▸ Exercise details
Among the entries below, which lines run from the line with "[00:00:07.00 to 00:00:08.00]" through the line with "[00:00:11.00 to 00:00:12.00]"? Retype those, both ends included, exactly and without pictures.

-------

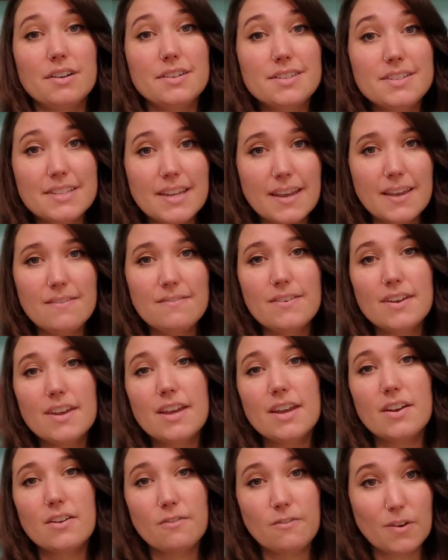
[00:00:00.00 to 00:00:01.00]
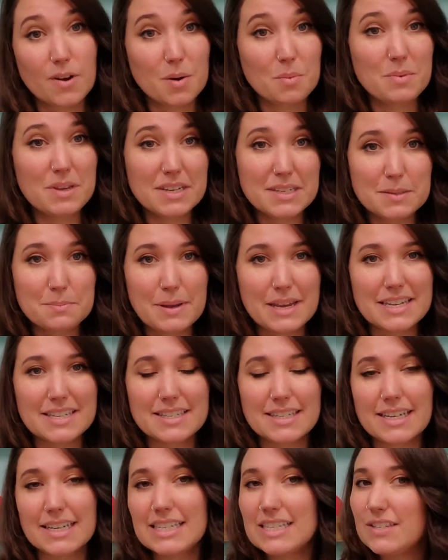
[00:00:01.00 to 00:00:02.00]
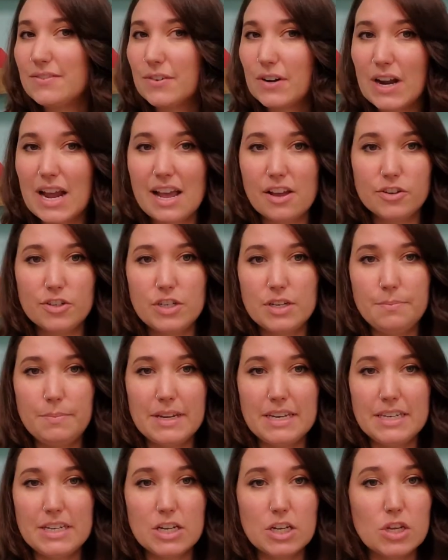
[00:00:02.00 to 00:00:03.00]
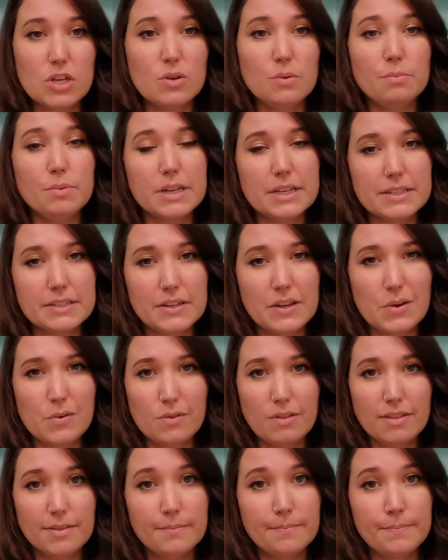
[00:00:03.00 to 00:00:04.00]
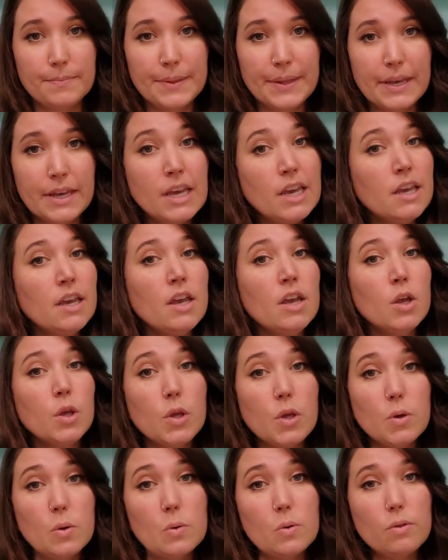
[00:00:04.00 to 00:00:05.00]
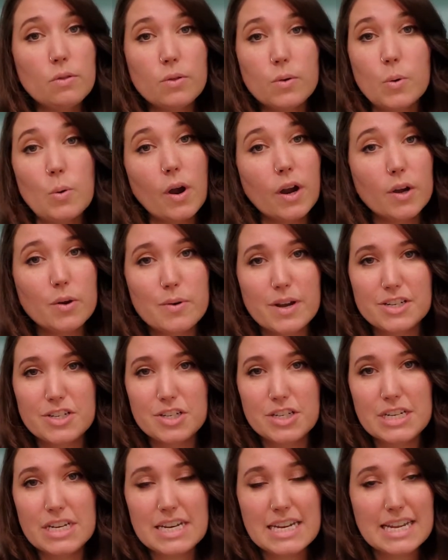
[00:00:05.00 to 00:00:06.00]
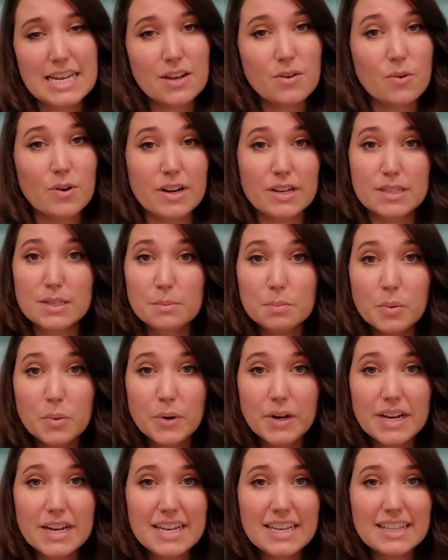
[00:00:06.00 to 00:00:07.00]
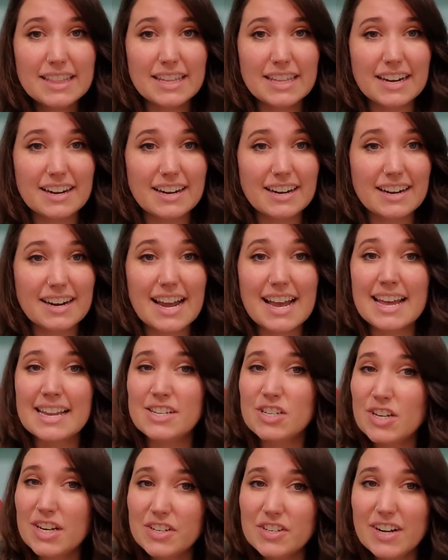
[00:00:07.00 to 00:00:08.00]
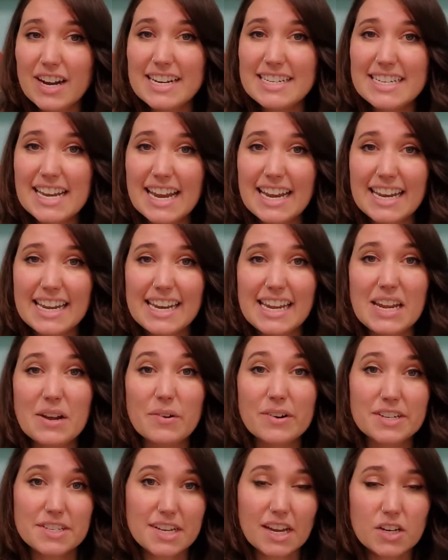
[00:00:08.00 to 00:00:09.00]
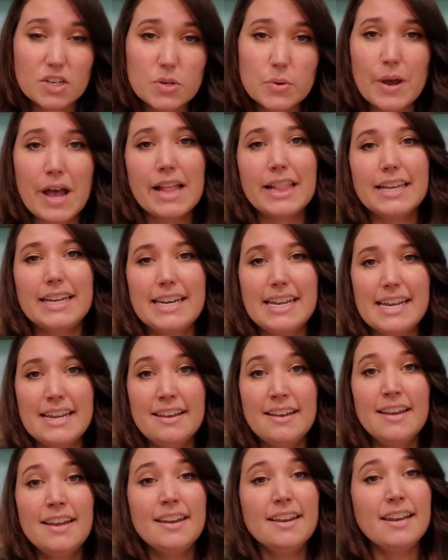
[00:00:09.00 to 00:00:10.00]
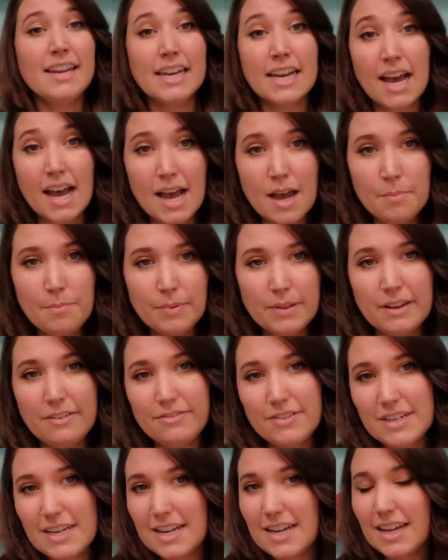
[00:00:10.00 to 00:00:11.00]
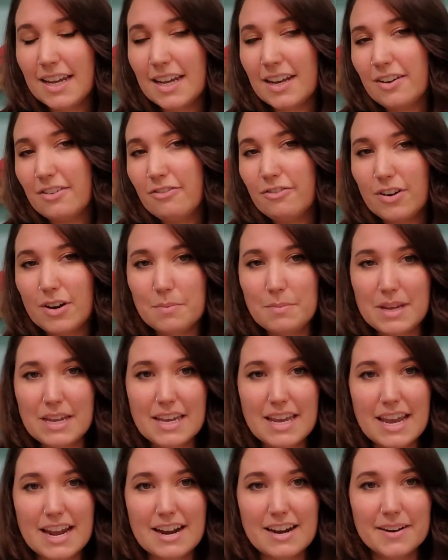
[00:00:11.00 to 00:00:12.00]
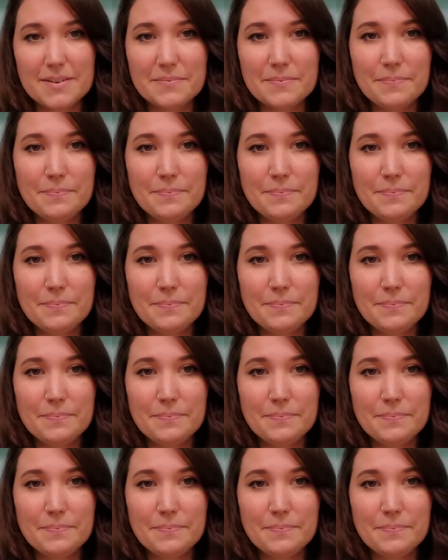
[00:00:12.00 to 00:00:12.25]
safe and affirming spaces for LGBTQ plus youth. Youth who are questioning or exploring their gender identity or sexuality need uplifting and affirming care.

-------

▸ Solved exercise
[00:00:07.00 to 00:00:08.00]
[00:00:08.00 to 00:00:09.00]
[00:00:09.00 to 00:00:10.00]
[00:00:10.00 to 00:00:11.00]
[00:00:11.00 to 00:00:12.00]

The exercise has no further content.